Barclays have referred their Decision Notices to the Upper Tribunal. Any findings in the Notices are therefore provisional and reflect the FCA’s belief as to what occurred and how it considers the firms’ behaviour should be characterised. The Financial Conduct Authority (FCA) has decided to fine Barclays a total of £50 million in relation to its failure to disclose certain arrangements agreed with Qatari entities as part of its capital raisings announced on 25 June 2008 and 31 October 2008. Barclays’ conduct in the October capital raising was reckless and lacked integrity.
The Upper Tribunal will determine whether to uphold the FCA’s decisions against Barclays or not and whether there are any other actions that should be taken by the FCA. The Upper Tribunal’s decision will be made public on its website following a hearing. Accordingly, the action outlined in the Decision Notices will have no effect pending the determination of the cases by the Upper Tribunal. The capital raisings were conducted at the time of the 2008 financial crisis and subject to intense market and public scrutiny.
Certain Qatari entities were key investors in both capital raisings. At the same time, as part of the basis on which the Qatari entities agreed to participate in the capital raisings, Barclays entered into two advisory agreements involving payments to one of the Qatari entities totalling £322 million over three and five years respectively. These payments were calculated specifically by reference to the Qataris’ financial demands for investing in the capital raisings, not the value of the advisory services that Barclays expected to receive under the agreements.

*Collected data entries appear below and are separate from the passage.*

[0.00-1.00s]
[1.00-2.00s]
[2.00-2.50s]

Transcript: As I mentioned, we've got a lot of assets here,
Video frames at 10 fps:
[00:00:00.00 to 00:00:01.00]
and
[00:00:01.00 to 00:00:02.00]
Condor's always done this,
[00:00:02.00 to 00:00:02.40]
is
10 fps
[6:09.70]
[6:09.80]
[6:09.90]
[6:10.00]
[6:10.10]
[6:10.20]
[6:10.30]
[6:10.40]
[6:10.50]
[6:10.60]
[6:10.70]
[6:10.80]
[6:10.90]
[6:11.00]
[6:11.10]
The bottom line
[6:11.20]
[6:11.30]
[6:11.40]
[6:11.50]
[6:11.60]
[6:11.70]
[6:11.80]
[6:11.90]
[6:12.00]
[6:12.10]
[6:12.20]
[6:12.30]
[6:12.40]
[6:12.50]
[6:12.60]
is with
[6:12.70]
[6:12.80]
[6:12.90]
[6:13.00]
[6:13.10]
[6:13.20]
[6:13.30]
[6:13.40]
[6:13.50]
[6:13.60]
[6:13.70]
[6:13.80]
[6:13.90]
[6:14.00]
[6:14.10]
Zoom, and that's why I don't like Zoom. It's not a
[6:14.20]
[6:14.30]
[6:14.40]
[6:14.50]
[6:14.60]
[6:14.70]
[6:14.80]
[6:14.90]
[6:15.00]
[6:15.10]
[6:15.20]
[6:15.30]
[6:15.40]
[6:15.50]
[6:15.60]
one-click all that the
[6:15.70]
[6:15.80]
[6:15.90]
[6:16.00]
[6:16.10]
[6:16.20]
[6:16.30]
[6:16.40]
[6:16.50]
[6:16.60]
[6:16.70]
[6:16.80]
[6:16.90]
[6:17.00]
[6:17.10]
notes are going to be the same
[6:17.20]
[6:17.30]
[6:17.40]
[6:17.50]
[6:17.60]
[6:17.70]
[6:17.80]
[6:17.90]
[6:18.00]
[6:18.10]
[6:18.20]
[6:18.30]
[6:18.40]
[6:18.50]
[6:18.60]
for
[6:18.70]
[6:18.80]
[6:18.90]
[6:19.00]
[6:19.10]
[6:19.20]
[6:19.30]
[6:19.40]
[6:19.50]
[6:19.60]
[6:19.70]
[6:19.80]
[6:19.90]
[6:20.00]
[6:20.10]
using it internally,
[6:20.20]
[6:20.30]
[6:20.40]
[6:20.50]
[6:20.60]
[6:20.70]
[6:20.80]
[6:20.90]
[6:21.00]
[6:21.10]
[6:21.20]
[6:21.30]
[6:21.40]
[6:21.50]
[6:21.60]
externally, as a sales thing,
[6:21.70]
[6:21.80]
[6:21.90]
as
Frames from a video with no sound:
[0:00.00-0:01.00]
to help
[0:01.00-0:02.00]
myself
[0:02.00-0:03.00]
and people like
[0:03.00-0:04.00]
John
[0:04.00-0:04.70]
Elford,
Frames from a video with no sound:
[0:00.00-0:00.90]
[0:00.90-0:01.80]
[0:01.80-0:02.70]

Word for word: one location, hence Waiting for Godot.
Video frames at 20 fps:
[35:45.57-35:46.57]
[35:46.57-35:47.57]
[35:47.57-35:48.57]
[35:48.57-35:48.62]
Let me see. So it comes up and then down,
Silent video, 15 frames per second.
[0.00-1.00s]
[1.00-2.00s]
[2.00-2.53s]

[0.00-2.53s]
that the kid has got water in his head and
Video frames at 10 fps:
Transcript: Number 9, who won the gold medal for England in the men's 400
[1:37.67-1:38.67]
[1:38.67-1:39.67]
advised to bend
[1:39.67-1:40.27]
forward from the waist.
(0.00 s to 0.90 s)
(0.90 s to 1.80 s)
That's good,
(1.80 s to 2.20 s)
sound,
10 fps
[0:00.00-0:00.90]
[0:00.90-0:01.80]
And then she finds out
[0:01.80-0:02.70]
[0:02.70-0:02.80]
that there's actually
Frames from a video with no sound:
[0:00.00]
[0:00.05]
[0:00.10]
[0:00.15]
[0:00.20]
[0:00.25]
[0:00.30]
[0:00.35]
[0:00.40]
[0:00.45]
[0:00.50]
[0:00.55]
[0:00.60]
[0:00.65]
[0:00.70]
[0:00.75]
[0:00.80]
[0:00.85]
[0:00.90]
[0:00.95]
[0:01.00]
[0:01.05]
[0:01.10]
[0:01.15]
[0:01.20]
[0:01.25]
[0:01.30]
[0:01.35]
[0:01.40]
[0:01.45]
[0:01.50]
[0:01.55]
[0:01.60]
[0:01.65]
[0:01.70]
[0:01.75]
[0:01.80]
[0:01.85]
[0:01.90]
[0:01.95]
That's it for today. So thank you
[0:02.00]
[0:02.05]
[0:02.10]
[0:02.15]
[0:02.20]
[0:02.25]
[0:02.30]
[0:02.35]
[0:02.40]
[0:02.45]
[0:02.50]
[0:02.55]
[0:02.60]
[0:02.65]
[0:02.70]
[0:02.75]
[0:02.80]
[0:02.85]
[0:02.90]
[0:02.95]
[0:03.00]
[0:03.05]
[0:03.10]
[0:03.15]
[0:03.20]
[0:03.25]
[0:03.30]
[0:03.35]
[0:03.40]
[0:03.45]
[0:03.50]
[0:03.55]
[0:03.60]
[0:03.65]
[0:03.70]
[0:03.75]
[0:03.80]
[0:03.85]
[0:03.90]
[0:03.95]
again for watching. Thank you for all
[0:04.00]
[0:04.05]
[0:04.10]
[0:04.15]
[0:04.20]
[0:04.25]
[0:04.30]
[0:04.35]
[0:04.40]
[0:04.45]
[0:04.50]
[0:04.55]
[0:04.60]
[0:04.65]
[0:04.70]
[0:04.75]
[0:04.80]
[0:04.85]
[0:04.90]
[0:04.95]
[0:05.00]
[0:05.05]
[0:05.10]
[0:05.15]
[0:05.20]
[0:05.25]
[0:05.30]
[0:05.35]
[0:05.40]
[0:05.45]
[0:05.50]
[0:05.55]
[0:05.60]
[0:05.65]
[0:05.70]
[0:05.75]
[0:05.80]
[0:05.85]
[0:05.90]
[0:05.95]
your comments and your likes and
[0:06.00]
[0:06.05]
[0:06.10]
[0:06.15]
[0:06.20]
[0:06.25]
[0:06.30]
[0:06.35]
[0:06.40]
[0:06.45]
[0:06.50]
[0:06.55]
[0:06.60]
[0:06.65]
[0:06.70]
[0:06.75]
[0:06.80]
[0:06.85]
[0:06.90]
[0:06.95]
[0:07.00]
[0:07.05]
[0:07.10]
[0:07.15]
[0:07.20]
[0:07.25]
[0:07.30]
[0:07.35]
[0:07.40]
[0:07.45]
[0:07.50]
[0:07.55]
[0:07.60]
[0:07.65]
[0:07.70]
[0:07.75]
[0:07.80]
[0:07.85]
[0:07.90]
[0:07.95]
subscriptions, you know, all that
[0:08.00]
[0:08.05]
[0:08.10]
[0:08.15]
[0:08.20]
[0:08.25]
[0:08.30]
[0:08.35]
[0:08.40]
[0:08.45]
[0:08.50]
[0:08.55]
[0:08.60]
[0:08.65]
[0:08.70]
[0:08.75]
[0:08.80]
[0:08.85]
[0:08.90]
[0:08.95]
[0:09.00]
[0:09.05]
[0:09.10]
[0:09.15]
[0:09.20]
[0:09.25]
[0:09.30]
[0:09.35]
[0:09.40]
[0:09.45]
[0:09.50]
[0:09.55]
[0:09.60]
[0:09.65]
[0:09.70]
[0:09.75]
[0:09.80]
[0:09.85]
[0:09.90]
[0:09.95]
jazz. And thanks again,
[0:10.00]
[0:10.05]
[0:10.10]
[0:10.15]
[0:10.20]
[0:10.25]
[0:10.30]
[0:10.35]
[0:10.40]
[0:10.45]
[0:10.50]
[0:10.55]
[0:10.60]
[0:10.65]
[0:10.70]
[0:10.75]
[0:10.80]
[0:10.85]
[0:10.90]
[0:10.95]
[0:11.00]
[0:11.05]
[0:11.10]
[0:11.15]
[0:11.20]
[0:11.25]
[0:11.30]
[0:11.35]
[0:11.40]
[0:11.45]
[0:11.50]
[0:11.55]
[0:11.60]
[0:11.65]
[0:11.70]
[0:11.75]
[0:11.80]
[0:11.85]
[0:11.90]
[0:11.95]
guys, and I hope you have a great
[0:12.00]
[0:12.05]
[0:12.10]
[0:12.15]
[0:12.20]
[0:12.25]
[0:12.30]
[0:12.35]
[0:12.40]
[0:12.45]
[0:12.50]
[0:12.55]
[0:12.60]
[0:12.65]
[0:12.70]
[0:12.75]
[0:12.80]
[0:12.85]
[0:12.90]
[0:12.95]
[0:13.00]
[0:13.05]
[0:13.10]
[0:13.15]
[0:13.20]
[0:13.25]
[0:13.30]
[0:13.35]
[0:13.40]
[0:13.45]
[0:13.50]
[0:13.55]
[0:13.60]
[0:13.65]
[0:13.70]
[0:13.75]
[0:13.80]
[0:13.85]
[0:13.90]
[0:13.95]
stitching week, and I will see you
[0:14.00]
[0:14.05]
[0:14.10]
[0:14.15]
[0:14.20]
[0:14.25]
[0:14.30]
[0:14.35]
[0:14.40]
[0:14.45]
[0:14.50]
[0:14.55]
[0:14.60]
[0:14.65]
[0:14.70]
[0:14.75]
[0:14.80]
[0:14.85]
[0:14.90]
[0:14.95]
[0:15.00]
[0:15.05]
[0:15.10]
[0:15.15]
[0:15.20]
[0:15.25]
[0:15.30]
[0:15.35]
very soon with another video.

Barclays published announcements and prospectuses concerning the capital raisings and, in relation to the October capital raising, a shareholder circular. Barclays disclosed that it had entered into an advisory agreement in June 2008, but did not disclose the October agreement, and did not disclose the payments under the capital raisings or their connection to the Qatari entities’ participation in the capital raisings.
The disclosure of the payments would have had a material impact on the terms of the capital raisings as disclosed, more than doubling the disclosed level of payments due to the Qatari entities in connection with their participation in the June capital raising and tripling the payments due to them in connection with their participation in the October capital raising. The FCA considers that it would have been highly relevant information to shareholders, investors and the wider market, especially in October 2008, in circumstances where the disclosed costs were already perceived to be very expensive.
The FCA issued Warning Notices against Barclays in 2013. The case was paused at that point pending the resolution of criminal proceedings brought by the Serious Fraud Office against Barclays and others. The case restarted following the end of those proceedings in 2019.
Mark Steward, Executive Director of Enforcement and Market Oversight, commented: ‘At the height of the financial crisis in October 2008, Barclays paid hundreds of millions of pounds in fees to certain Qatari investors so that they would contribute new capital. Barclays did not inform the market and shareholders about these matters as required. Barclays’ failure to disclose these matters was reckless and lacked integrity and followed an earlier failure to disclose fees paid to Qatari investors in June 2008. There was no legitimate reason or excuse for failing to disclose these matters, certainly no basis for doing so because of the financial crisis. Due transparency is always critical to financial markets, especially in times of market or financial stress. These findings by the FCA will now be considered by the Upper Tribunal.’